Андрей взглянул на часы: пора ехать.
Офицеры тепло распрощались, обещая друг другу завтра встретиться в гостинице «Алькрон».
глава одиннадцатая
СВЕТ ВСЕМУ СВЕТУ
1Власта — она очень походит на ласточку: маленькая, гибкая, стремительная. Легкое платье ладно облегает ее тонкий стан. Черные волнистые волосы, перехваченные лентой, свободно откинуты назад. Особая же прелесть в ее лице, в темных блестящих глазах, которым чуть надломленные брови придают неуловимый оттенок наивности, задора и властности одновременно. И ко всему у нее фейерверочный темперамент.
— Ну как ты можешь, как! — наскакивала она на Евжена, вздумавшего было отстаивать свою неправоту. — Ошибся — уступи, упрямство — ненадежный щит слабых, — и, горячо споря с ним, девушка беспрестанно обращалась за поддержкой к Березину.
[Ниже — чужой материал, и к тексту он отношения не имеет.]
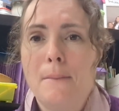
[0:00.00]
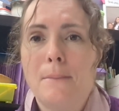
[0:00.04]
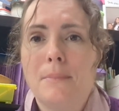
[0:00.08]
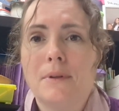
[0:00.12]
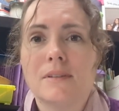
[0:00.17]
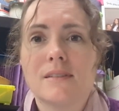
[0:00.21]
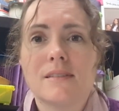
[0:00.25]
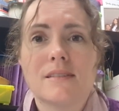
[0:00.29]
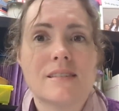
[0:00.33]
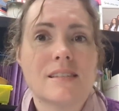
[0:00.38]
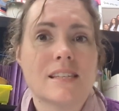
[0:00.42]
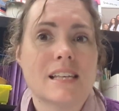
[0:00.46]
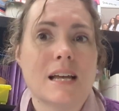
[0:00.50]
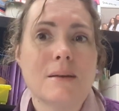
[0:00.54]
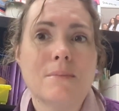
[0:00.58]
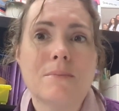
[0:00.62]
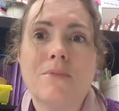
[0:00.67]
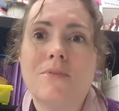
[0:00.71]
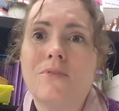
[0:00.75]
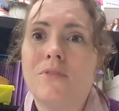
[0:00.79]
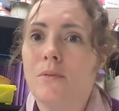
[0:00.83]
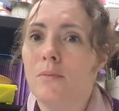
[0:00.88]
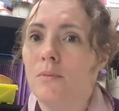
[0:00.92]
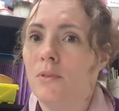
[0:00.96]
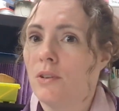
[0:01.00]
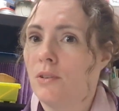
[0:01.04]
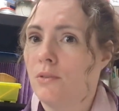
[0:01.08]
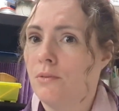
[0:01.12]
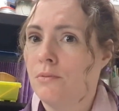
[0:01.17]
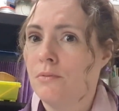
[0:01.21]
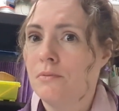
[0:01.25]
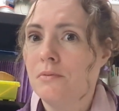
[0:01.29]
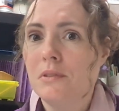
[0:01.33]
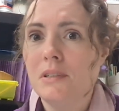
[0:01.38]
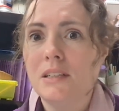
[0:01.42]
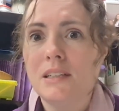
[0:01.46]
but some of them look
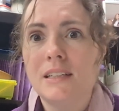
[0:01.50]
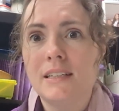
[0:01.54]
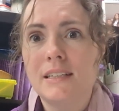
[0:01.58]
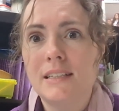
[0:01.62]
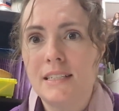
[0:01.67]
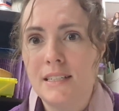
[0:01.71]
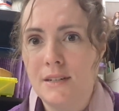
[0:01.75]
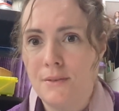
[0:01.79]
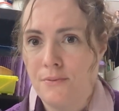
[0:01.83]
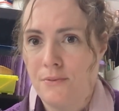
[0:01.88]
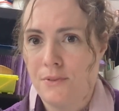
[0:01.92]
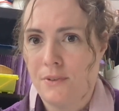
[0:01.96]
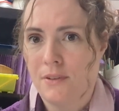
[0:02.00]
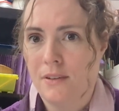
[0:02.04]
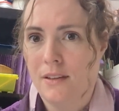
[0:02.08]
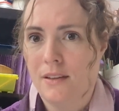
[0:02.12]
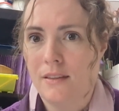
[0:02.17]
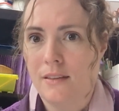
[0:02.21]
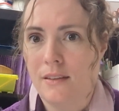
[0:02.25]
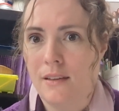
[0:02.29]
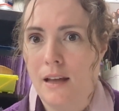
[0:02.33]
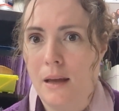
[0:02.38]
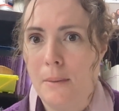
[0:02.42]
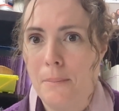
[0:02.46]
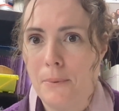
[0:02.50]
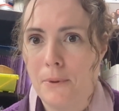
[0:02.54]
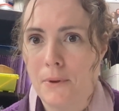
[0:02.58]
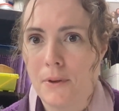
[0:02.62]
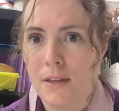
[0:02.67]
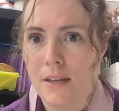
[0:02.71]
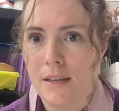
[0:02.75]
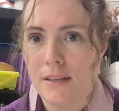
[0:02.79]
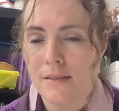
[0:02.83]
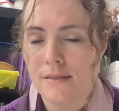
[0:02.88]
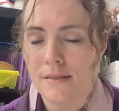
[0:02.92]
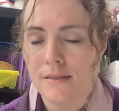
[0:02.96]
really different than the
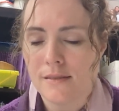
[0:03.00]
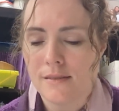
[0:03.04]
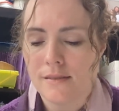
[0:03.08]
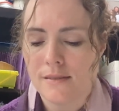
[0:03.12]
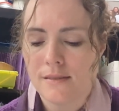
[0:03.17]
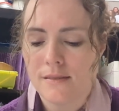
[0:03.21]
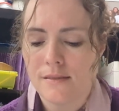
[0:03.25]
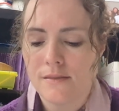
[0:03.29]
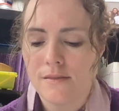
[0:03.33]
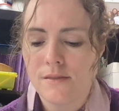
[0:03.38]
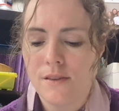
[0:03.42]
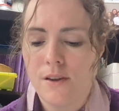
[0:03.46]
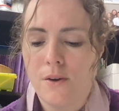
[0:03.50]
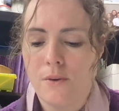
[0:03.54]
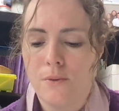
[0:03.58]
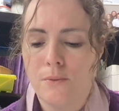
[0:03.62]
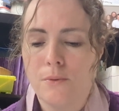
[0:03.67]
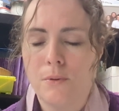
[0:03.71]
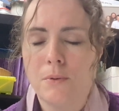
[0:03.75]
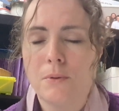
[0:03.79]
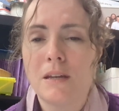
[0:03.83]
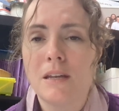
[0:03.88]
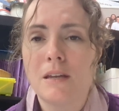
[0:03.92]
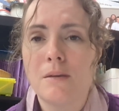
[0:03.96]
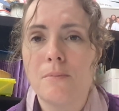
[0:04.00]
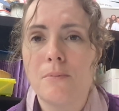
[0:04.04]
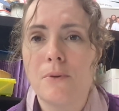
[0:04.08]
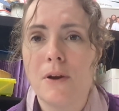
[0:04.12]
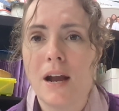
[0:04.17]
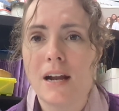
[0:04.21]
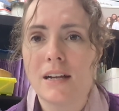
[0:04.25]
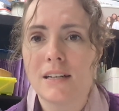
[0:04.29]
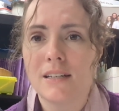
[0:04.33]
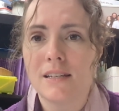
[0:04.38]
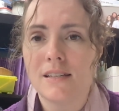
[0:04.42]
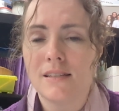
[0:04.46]
uppercase. So we'll keep
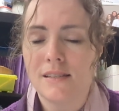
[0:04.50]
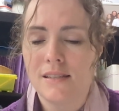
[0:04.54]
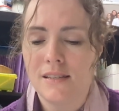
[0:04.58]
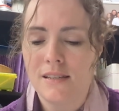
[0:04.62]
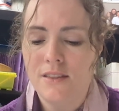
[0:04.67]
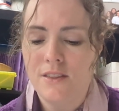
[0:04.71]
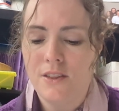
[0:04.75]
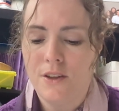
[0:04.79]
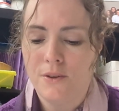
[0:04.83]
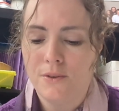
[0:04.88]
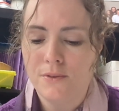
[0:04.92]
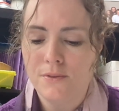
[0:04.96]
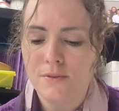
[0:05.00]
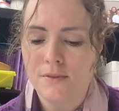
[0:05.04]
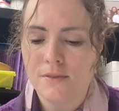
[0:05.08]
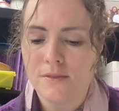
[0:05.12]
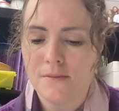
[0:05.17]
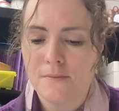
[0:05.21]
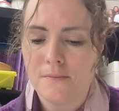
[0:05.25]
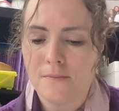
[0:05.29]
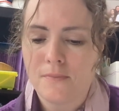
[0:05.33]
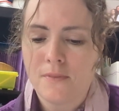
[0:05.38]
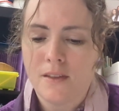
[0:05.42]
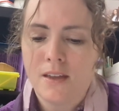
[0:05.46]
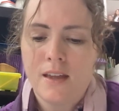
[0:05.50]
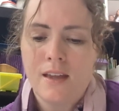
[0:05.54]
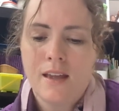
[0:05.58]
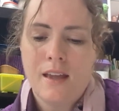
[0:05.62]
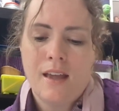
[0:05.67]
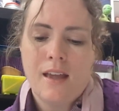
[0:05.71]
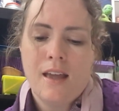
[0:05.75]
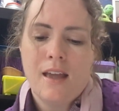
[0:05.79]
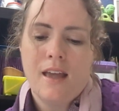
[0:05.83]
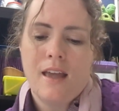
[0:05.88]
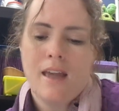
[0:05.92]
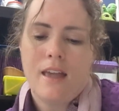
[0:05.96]
practicing those.
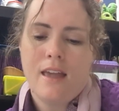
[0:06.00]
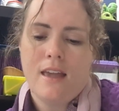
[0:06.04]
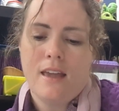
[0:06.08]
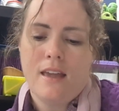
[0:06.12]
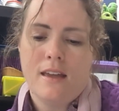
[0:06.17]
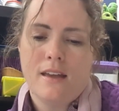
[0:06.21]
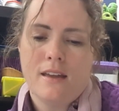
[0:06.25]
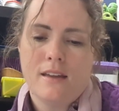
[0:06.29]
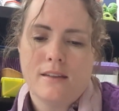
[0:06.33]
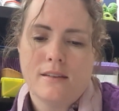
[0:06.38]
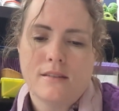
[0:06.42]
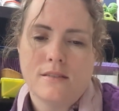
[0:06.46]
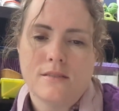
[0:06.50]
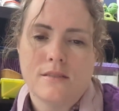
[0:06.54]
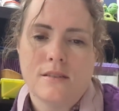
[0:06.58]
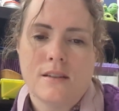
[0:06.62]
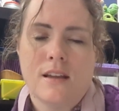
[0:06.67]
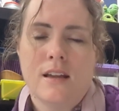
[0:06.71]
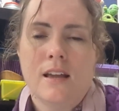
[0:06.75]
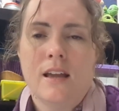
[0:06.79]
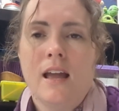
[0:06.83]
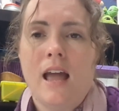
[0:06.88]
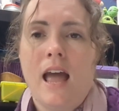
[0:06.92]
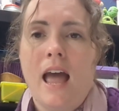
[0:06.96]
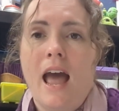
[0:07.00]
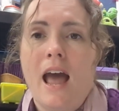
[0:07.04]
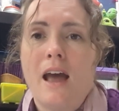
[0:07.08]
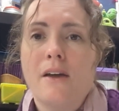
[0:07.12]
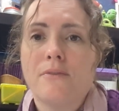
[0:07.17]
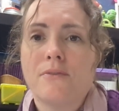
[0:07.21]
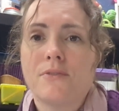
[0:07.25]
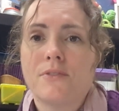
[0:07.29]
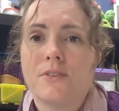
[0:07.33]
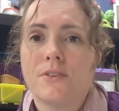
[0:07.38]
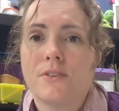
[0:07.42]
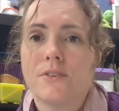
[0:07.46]
And
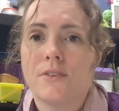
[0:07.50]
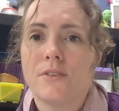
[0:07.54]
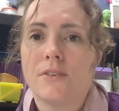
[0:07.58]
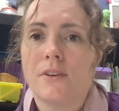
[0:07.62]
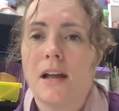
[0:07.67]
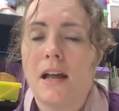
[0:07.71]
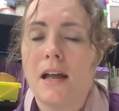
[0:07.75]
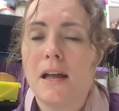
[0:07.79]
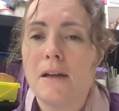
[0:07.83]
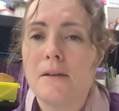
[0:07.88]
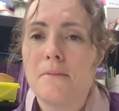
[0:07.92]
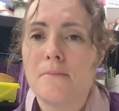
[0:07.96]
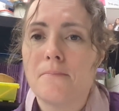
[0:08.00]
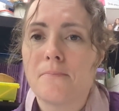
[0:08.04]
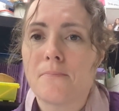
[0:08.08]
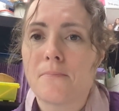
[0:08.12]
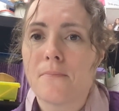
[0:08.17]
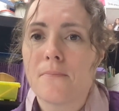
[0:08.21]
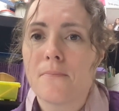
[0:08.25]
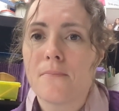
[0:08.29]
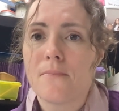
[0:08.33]
after um,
«Умна и красива, — с удовольствием подумал Максим Якорев, присматриваясь к чешке. — И упорна, эта спуску не даст!» Он сравнивал ее со своей Олей, что сидела сейчас рядом, и находил в них много общего, только черноволосая Власта, привыкшая командовать (она возглавляла партизанскую группу), была более резкой, а белокурая Оля выглядела нежнее и ласковее, хотя ее порывистость временами оказывалась столь упорной, что Максиму приходилось во всем уступать девушке. Сейчас же она просто светилась радостью и не скрывала, как соскучилась по Максиму. Еще бы! Она не видела его с витановских событий, когда он на руках принес ее в санчасть, всю израненную и истекавшую кровью.